One group last month called The James hotel in downtown Chicago to book an $80,000 meeting in February after canceling at an upscale hotel in Las Vegas, says Patrick Hatton, the hotel's general manager. "They didn't want the image of having their meeting in Las Vegas," he says.

•Avoiding waterfront. Miami's high-end waterfront resorts are having a tougher time than inland ones booking groups, says William Talbert III, CEO of the Greater Miami Convention & Visitors Bureau. "Whether it's the Four Seasons, Conrad or Mandarin Oriental, there's a drop-off on booked business," he says.

•Downplaying golf. The upscale Jekyll Island Club resort in coastal Georgia is receiving extra corporate business from groups that want to avoid top-priced golf resorts. The hotel, which charges $200 to $250 a night, has three public golf courses nearby.

"Nobody's going to get in trouble bringing their company here," says Kevin Runner, the hotel's general manager.

•Picking cheaper wines.
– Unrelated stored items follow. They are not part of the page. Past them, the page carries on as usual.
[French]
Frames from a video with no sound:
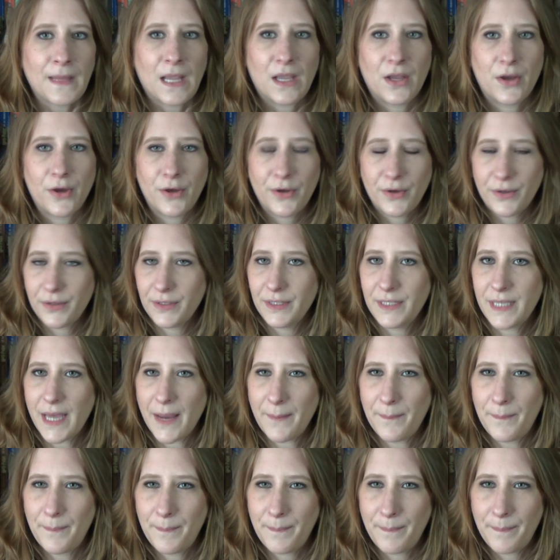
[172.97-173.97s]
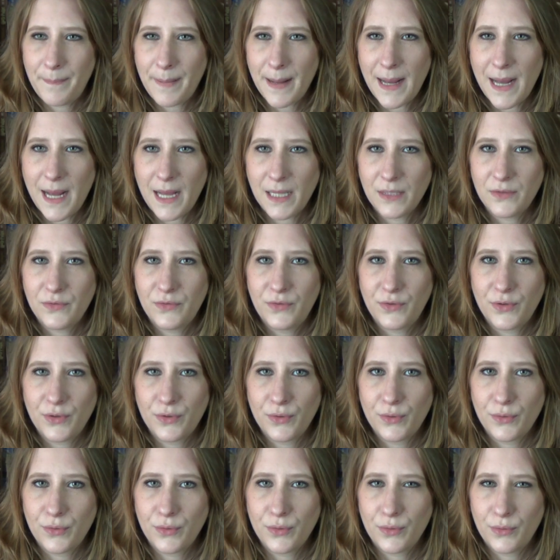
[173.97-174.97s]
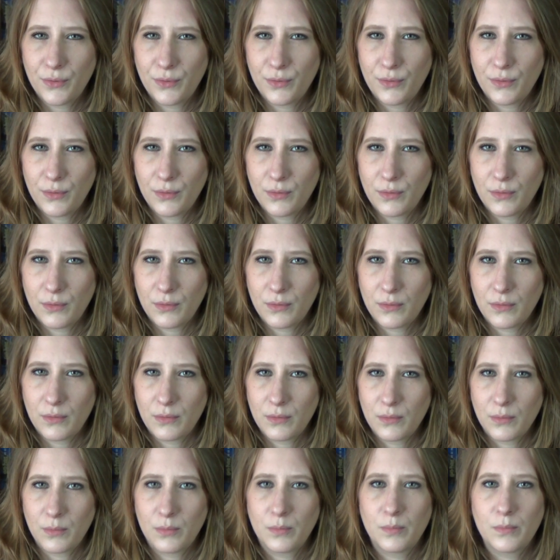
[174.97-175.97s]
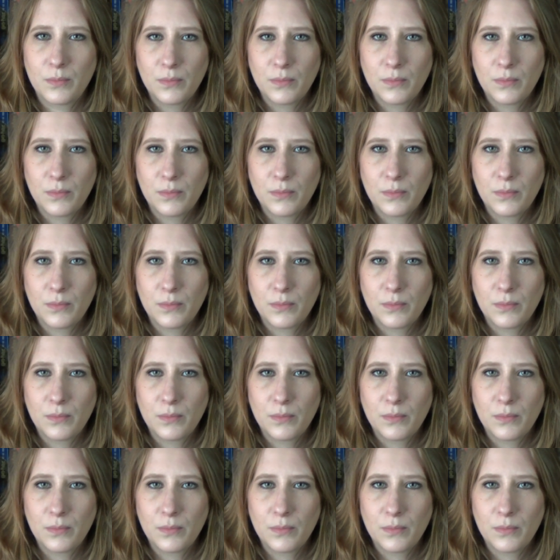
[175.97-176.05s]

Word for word: Euh, il n'y a pas de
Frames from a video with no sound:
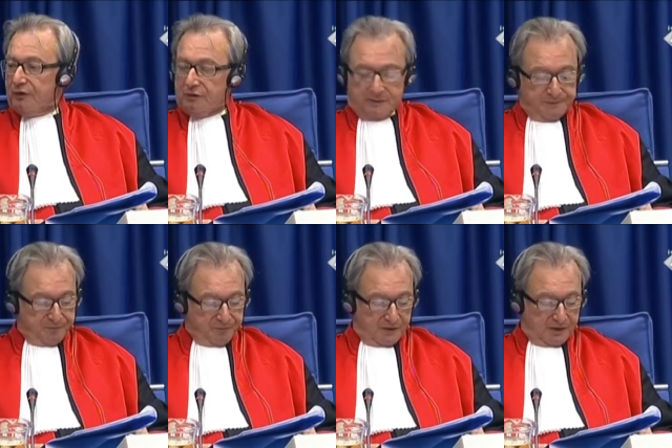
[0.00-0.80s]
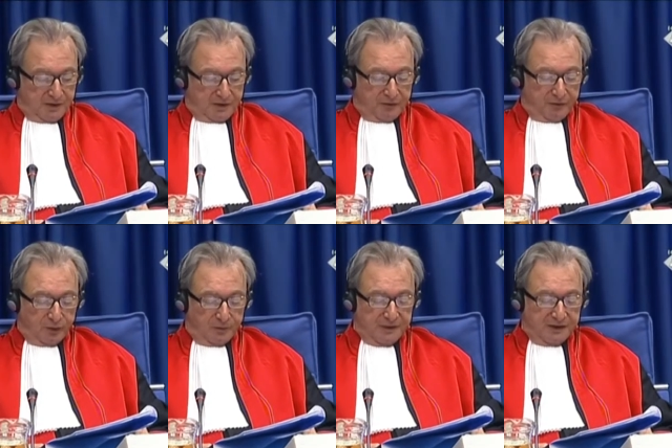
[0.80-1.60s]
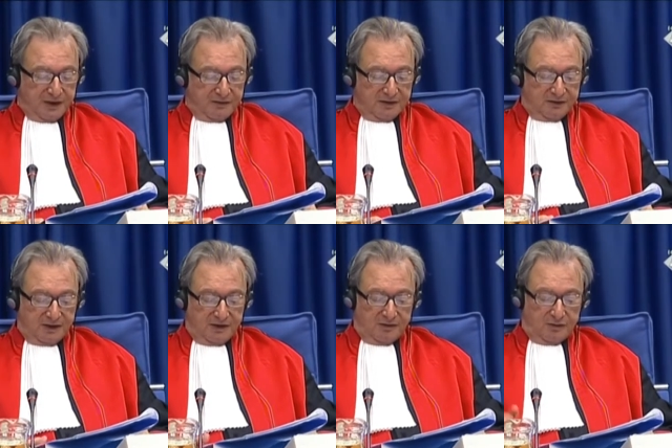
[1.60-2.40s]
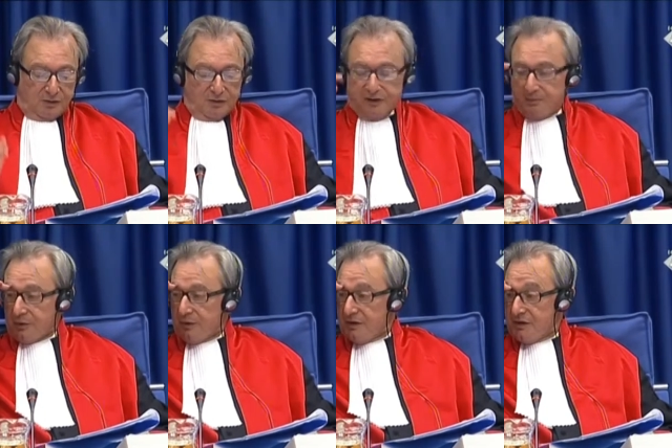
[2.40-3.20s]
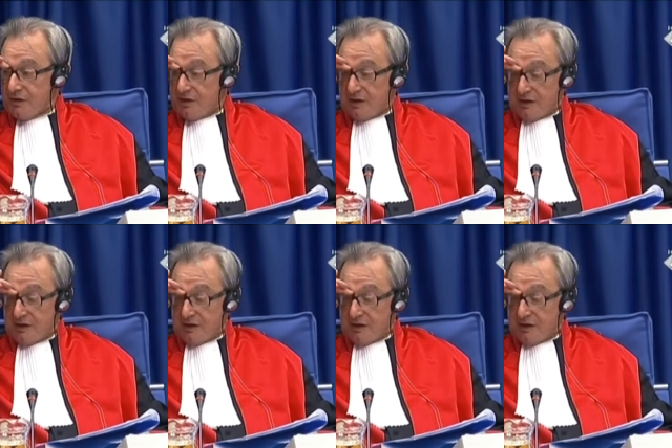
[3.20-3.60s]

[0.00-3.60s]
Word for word: de la population albanaise du Kosovo,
The James hotel's restaurant, David Burke's Primehouse, now stocks fewer $250 bottles of wine and is replacing some pricey picks with cheaper ones. For example, pinot noir fans will now find a $110 Coho Pinot Noir Stanly Ranch Carneros instead of a $175 Hirsch Vineyards Pinot Noir Sonoma Coast. "People aren't spending on the big wines," Hatton says.

•Staying closer to home. Joyce Landry of Miami-based Landry & Kling Cruise Event Services says she expects companies will choose closer cruise options, such as the Caribbean instead of the Mediterranean: "They're not stopping, but they're being more frugal and careful."

David Ellis, a consultant for a major information technology company, says his company canceled an annual six-day conference this year at the Rio casino and hotel in Las Vegas for the first time in his eight years. Though it wasn't extravagant, many people — including his wife — enjoyed going, he says.

"Most of us looked forward to it for reconnecting to friends, networking (and) getting to know management," Ellis says. In the end, he wasn't shocked, given the economy.

Expectations also evolved at Stanton Chase.

"People have come down a little bit in their expectations," Matthews says. "People recognize that that stuff was outstanding, but it was maybe a little once-in-a-lifetime."